ECLI:NL:GHSHE:2020:998
Gerechtshof 's-Hertogenbosch
- Hoger beroep
- Rechtspraak.nl
Hoger beroep inzake opheffing bewind over goederen van rechthebbende
In deze zaak gaat het om een hoger beroep van de rechthebbende tegen een beschikking van de rechtbank Zeeland-West-Brabant, waarin het verzoek tot opheffing van het bewind over haar goederen werd afgewezen. De rechthebbende, die in een moeilijke financiële situatie verkeert en een bijstandsuitkering ontvangt, heeft verzocht het bewind op te heffen omdat zij in staat zou zijn haar eigen financiën te beheren.
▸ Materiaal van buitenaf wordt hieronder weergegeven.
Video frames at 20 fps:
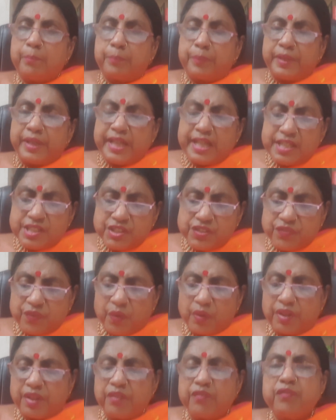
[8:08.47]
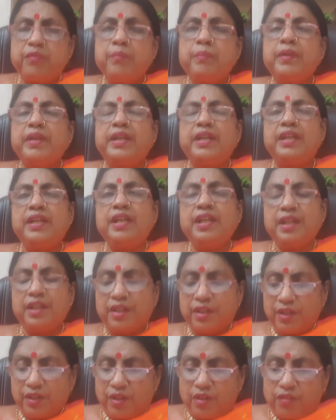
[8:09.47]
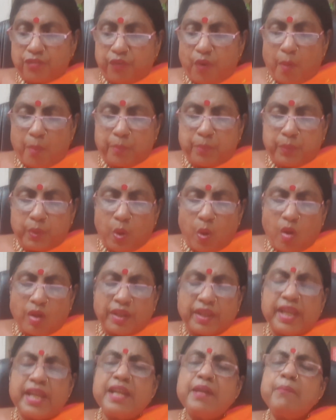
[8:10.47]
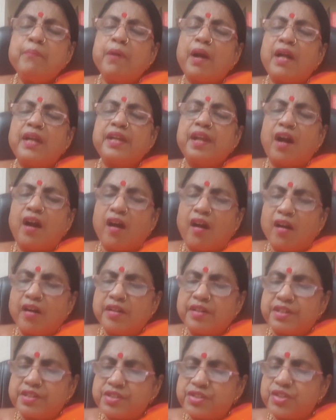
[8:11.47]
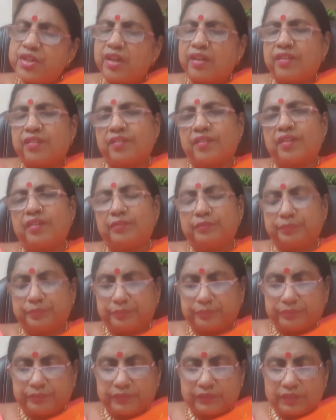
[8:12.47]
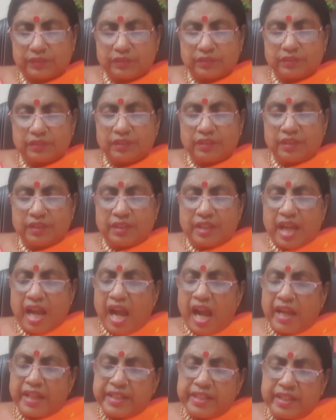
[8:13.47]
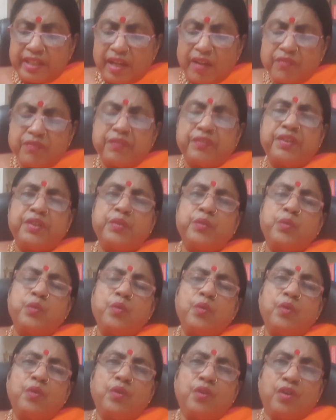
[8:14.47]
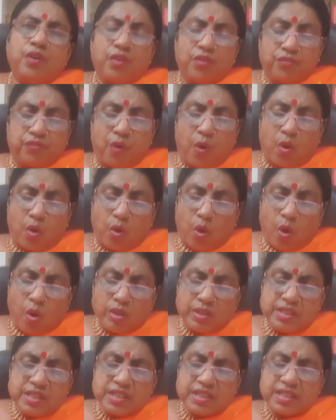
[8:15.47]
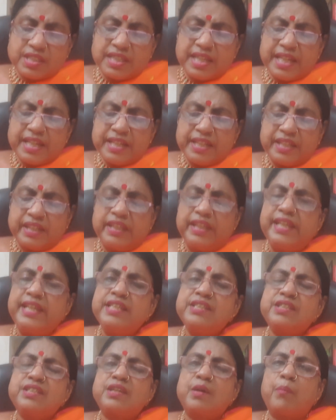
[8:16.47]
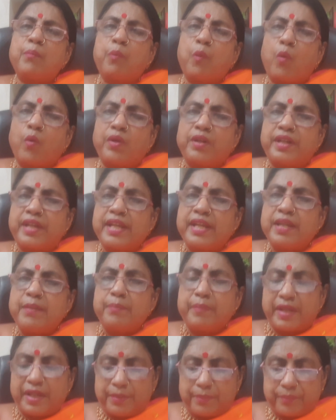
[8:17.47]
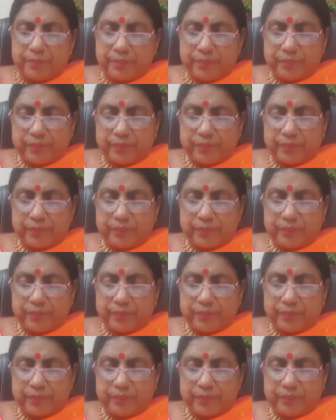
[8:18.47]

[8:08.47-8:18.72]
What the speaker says: Please forgive me for blocking my heart chakra. I love you for constantly supporting me.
Tijdens de mondelinge behandeling op 11 februari 2020 was de rechthebbende aanwezig, maar bleef zij buiten de zittingszaal. Haar advocaat, mr. P.W. Bakkum, heeft haar vertegenwoordigd. De bewindvoerder is niet verschenen.
Het hof heeft kennisgenomen van de eerdere beschikking van de rechtbank en de argumenten van de rechthebbende. De rechthebbende heeft aangevoerd dat zij door de geboorte van haar dochter in 2018 extra financiële behoeften had, maar dat de bewindvoerder haar geen extra geld wilde geven. Het hof overweegt dat de bewindvoerder haar taken naar behoren heeft uitgevoerd, aangezien de schulden van de rechthebbende zijn afgelost en haar financiële situatie verbeterd is. Het hof concludeert dat de noodzaak voor het bewind nog steeds bestaat, omdat de rechthebbende onvoldoende heeft aangetoond dat zij in staat is haar financiën zelf te beheren.
De rechthebbende heeft ook plannen om te verhuizen, maar deze zijn nog niet concreet. Het hof bekrachtigt de beschikking van de rechtbank en wijst het verzoek van de rechthebbende af. De beslissing is genomen door een collegiaal hof, bestaande uit drie rechters, en is openbaar uitgesproken op 19 maart 2020.